• POINT DE VUE daté du 27 juin 2008
    Par Stéphen Kerckhove, délégué général d’Agir pour l’Environnement et Janine Le Calvez, présidente de Priartém

    Téléphonie mobile : Les rats français plus résistants que les rats belges ?


Paris, le 26 juin 2008 : Dans une thèse récente, Dirk Adang, de l'Université catholique de Louvin (Belgique) démontre que l'exposition de rats aux champs électromagnétiques de la téléphonie mobile durant une période de 18 mois accroît significativement leur taux de mortalité. Le rat partage 90% de son patrimoine génétique avec l'Homme.

Cette recherche, qui est la première à formuler des résultats à l’issue d’une exposition de longue durée, met en évidence l’inadaptation des normes nationales en vigueur.

Le chercheur souligne en effet que cette exposition produit un stress dans la formation du système sanguin après une exposition inférieure à ces normes. Cette étude est à mettre en parallèle avec l'étude de l'Université de Clermont-Ferrand qui a démontré, sous l'égide du Professeur Ledoigt, que des plants de tomate exposés à une fréquence utilisée par le portable à des niveaux très faibles produit également, en réaction, un stress tout à fait caractéristique. A l'autre bout de la chaîne, les enquêtes épidémiologiques, notamment celles menées dans le cadre du programme Interphone coordonné par le centre international de recherche sur le cancer, révèlent une augmentation statistiquement significative des risques de cancers du cerveau, au-delà de 10 ans d’utilisation du portable. C’est ce faisceau d’indices convergents conjugués à l’opacité entretenue sur ce dossier qui a incité 20 scientifiques très réputés, dont une majorité de cancérologues, à lancer un appel afin que ce dossier soit traité comme un dossier sérieux de santé publique.

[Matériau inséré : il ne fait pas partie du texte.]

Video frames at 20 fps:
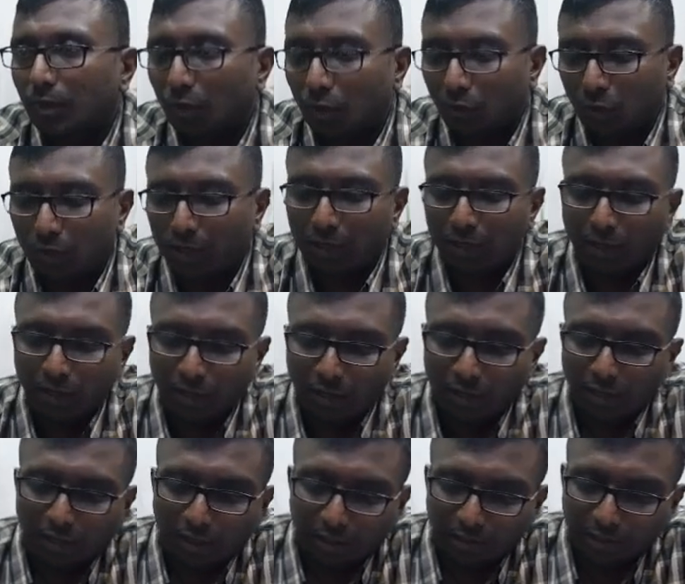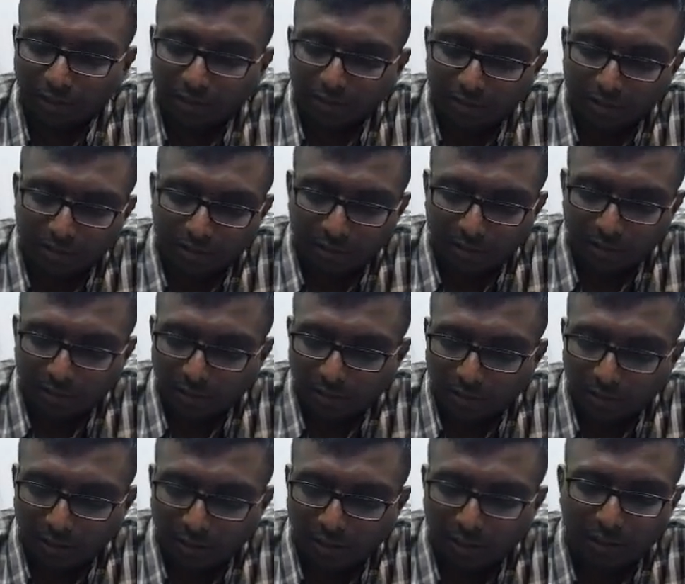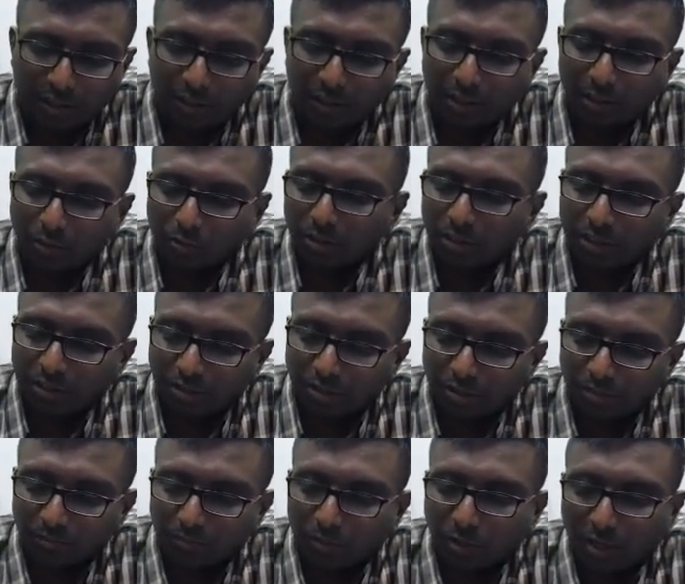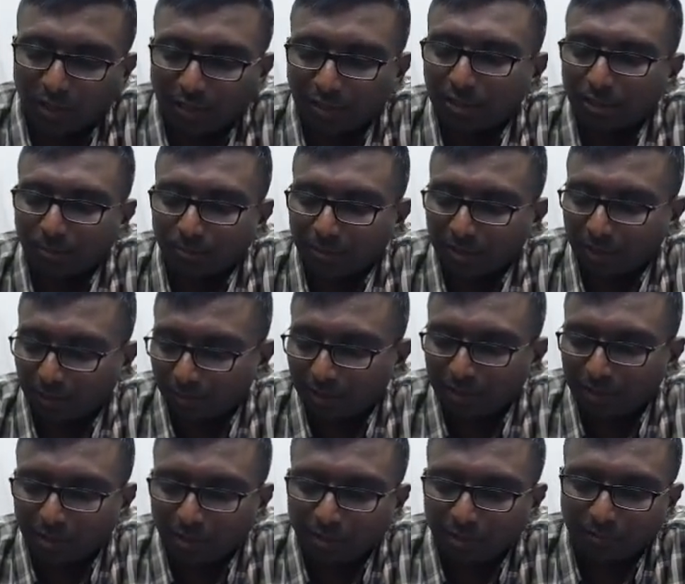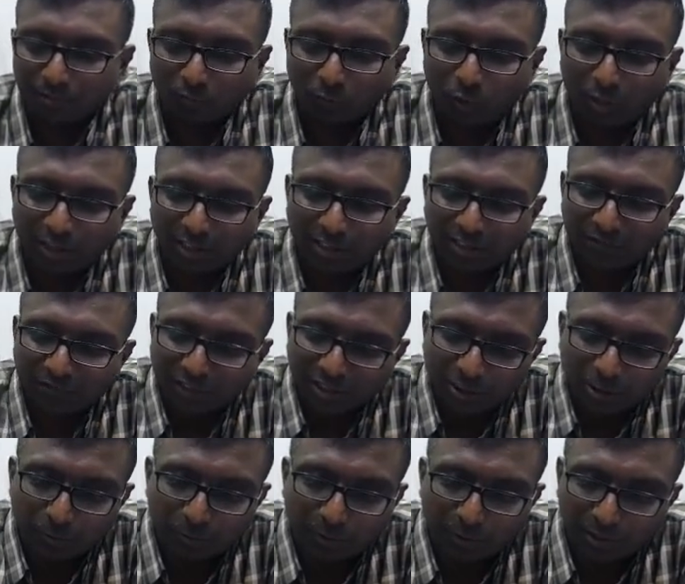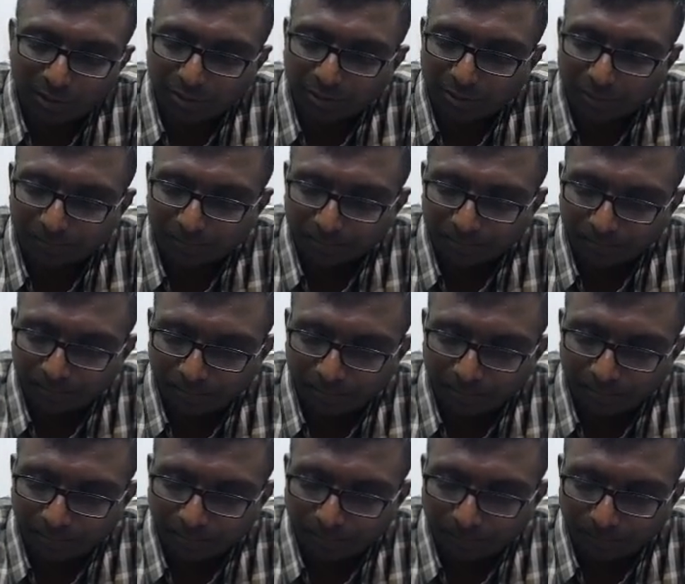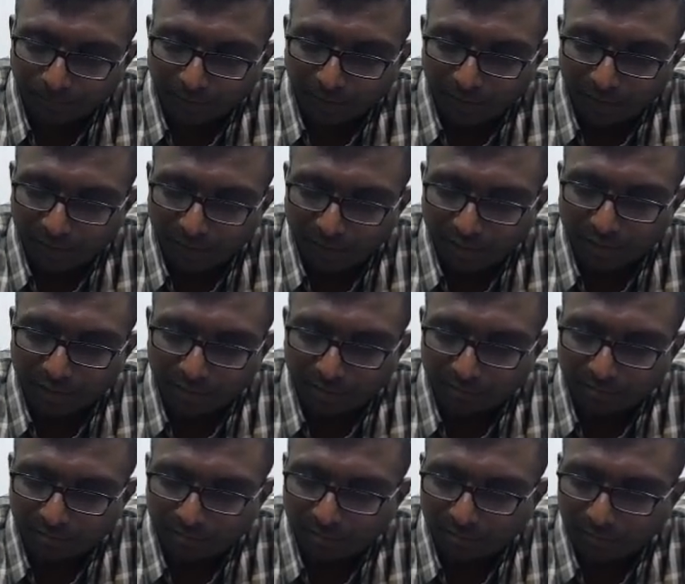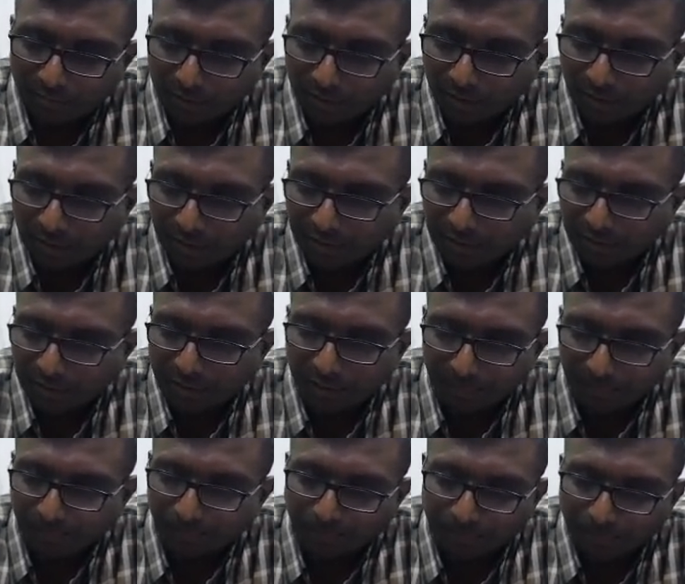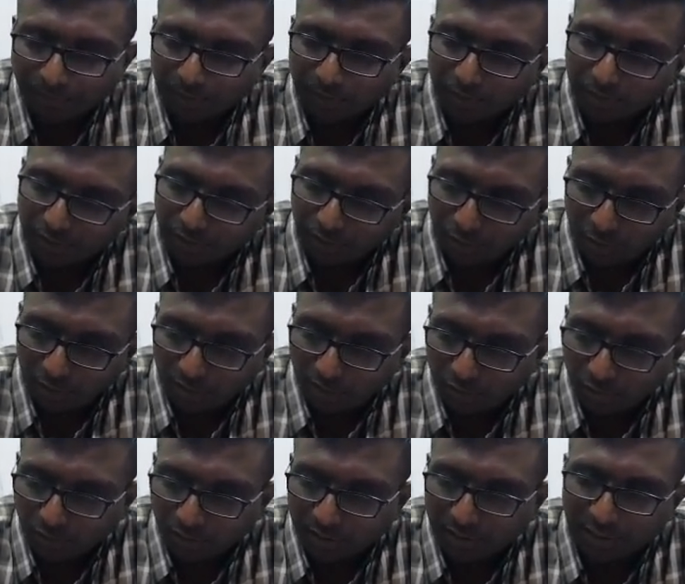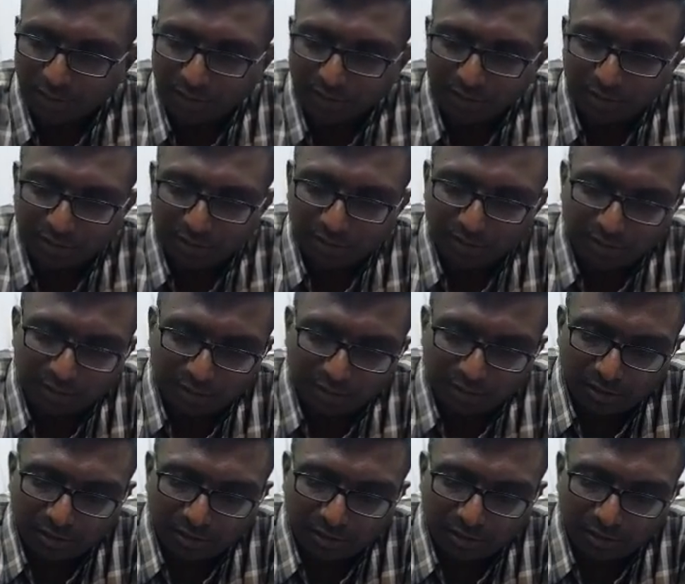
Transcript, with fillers: Okay, right. Huh. Now the next concept, I mean, uh, what is first point? Yeah, here I'll say, you also say like this,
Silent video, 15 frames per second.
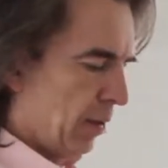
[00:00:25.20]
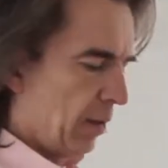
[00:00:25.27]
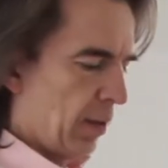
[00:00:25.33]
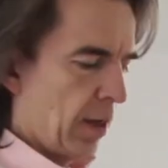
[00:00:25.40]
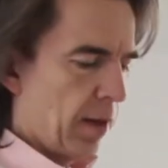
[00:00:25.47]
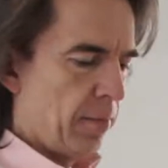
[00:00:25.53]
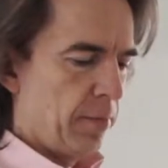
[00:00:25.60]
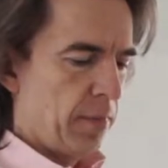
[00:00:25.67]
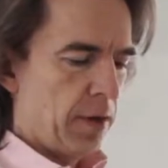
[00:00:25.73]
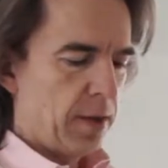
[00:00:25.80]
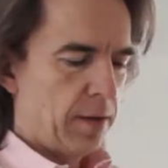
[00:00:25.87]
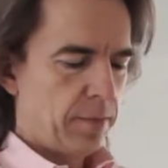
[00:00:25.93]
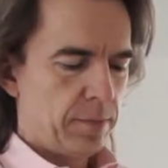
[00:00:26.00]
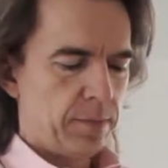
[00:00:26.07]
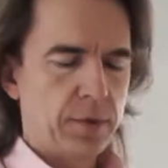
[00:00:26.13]
some
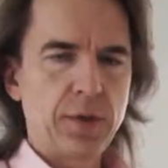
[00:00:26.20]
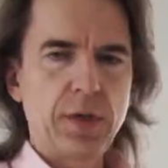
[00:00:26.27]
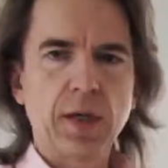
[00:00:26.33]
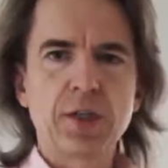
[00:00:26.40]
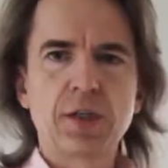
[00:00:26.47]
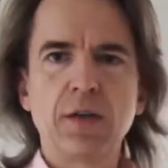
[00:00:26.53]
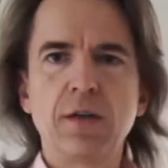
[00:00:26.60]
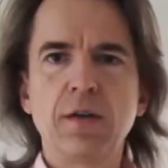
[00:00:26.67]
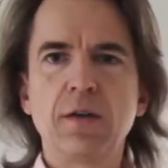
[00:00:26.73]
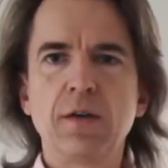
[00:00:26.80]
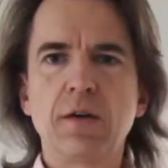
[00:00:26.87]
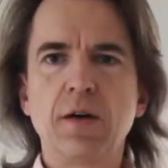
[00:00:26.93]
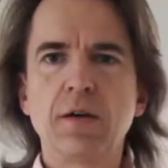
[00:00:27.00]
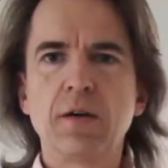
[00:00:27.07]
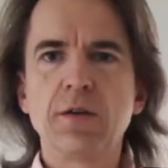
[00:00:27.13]
protection
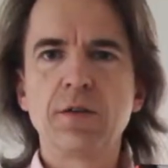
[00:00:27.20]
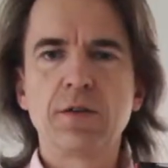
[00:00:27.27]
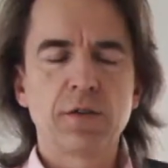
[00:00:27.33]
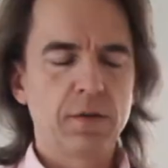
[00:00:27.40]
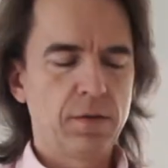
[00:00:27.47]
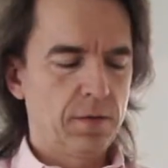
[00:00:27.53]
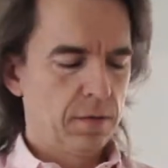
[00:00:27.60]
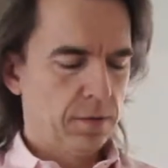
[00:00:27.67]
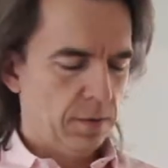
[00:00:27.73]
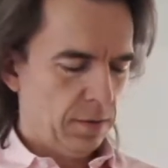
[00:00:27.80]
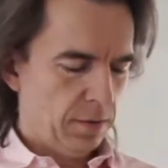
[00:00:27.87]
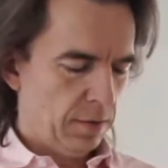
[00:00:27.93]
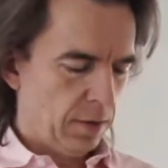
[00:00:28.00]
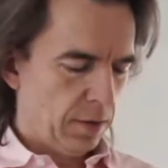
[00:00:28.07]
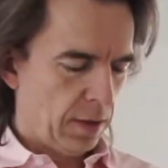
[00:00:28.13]
goggles,
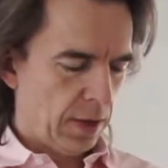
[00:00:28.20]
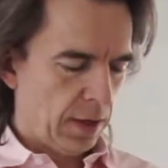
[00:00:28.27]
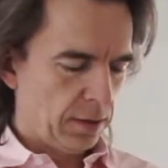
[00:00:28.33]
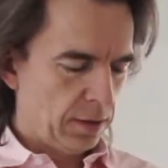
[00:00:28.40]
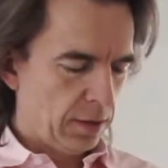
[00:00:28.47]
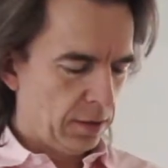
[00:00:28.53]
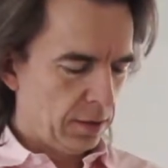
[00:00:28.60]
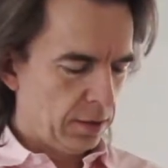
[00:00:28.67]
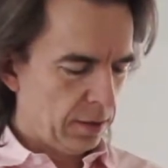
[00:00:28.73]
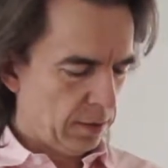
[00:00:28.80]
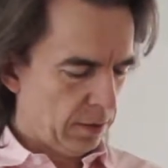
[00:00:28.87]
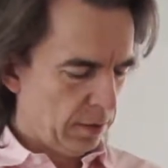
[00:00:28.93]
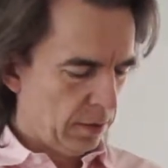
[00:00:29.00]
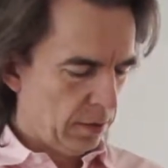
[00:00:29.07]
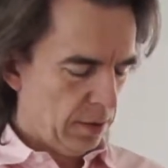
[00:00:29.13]
glasses,
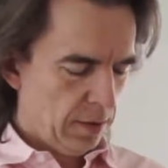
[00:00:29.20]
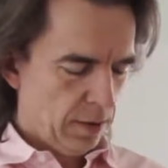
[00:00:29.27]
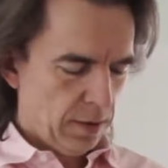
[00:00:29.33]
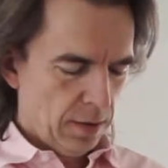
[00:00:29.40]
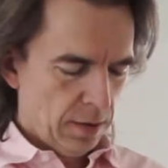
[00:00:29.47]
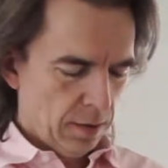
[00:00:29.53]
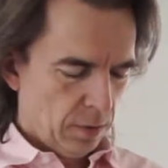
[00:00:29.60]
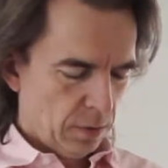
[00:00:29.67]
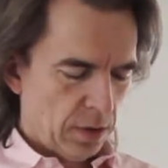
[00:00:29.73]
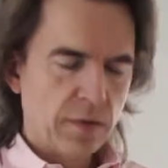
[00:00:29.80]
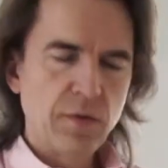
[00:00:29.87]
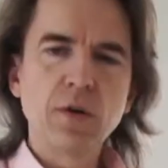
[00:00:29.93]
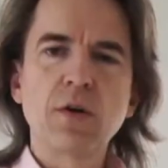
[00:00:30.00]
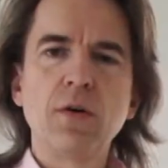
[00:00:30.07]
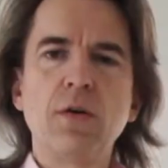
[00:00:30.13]

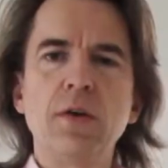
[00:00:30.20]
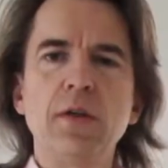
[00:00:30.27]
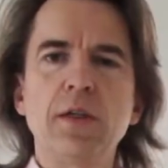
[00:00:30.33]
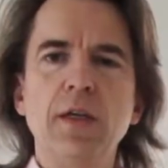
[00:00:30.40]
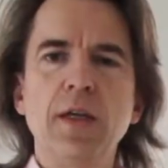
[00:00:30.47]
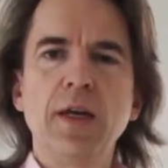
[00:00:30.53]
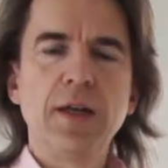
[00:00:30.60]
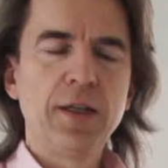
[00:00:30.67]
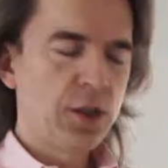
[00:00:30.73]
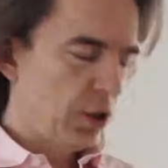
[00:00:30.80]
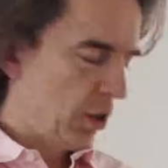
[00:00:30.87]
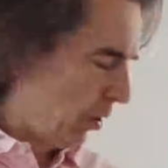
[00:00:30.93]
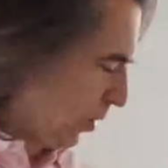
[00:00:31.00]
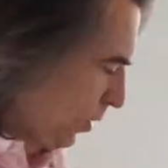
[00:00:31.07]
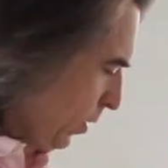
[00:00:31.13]
whatever you call it in
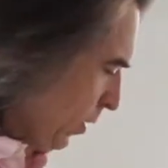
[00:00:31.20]
English,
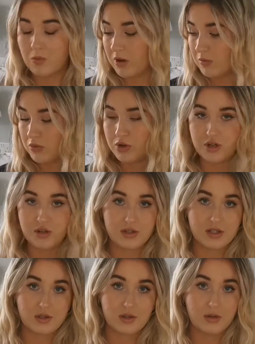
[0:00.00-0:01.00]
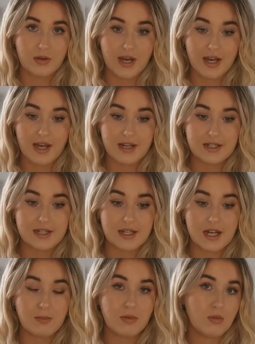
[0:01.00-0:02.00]
we will use to aid
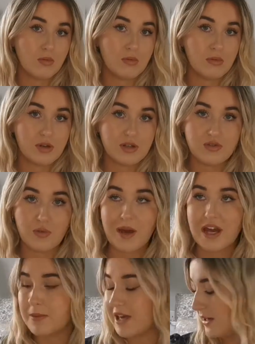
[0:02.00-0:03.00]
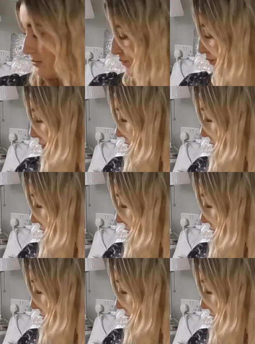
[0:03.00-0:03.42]
sleep and what we will use for baby.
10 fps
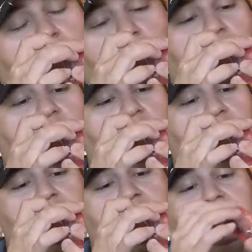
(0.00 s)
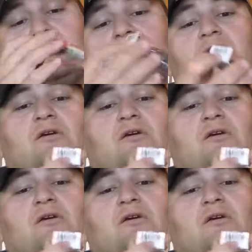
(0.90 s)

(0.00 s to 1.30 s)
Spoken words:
I don't know, it's just a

Les associations constatent une fois encore que l'accumulation de ces signaux inquiétants ne semble pas sortir de sa torpeur estivale le ministère de la santé. Pire, pour bien verrouiller le dossier et surtout la communication scientifique officielle sur celui-ci, la Direction Générale de la Santé semble avoir accueilli, en son sein l'un des principaux «scientifiques » promoteur de la thèse du déni de risque. Celui-ci qui est par ailleurs membre du comité d’experts spécialisés « agents physiques » de l’AFSSET et co-auteurs de la plupart des travaux d’expertise sur la question, s’est spécialisé sur les études concernant les effets des champs électromagnétiques sur les rats. Mais, contrairement au chercheur belge, Dirk Adang, il n’en a jamais déduit que l’on puisse en tirer la moindre source d’inquiétude (quelques maux de tête, peut-être).

Il est vrai que pour voir apparaître un certain nombre d’effets tels que cancers ou accroissement du taux de mortalité, il faut non seulement définir une dose mais également un temps quotidien et une durée suffisante d’exposition des sujets observés. Une recherche sur un mois a toutes les chances de donner des résultats nettement plus rassurants qu’une recherche sur 18 mois. Les études sur les conséquences des OGM réalisées par et pour Monsanto, ont bien montré que le choix de la durée pendant laquelle on expose les sujets constitue l'un des éléments essentiels permettant de retenir ou de rejeter l'hypothèse d'effets à long terme.

Pourquoi les conditions nécessaires à la réalisation de telles recherches sur les effets des faibles doses à long terme n’ont-elles pas été retenues par nos éminents spécialistes nationaux, c’est la question que tous les citoyens-cobayes, exposés depuis des années déjà, au quotidien, sont en droit de leur poser.

Nous ne pouvons que nous associer à ces interrogations et exiger que tous les résultats préoccupants, toutes les alertes récemment lancées se traduisent à travers des actions politiques responsables.

Le « circulez, il n’y a rien à voir » n’est plus audible et engage tant la responsabilité des scientifiques qui le soutiennent que celle des politiques qui s’en contentent.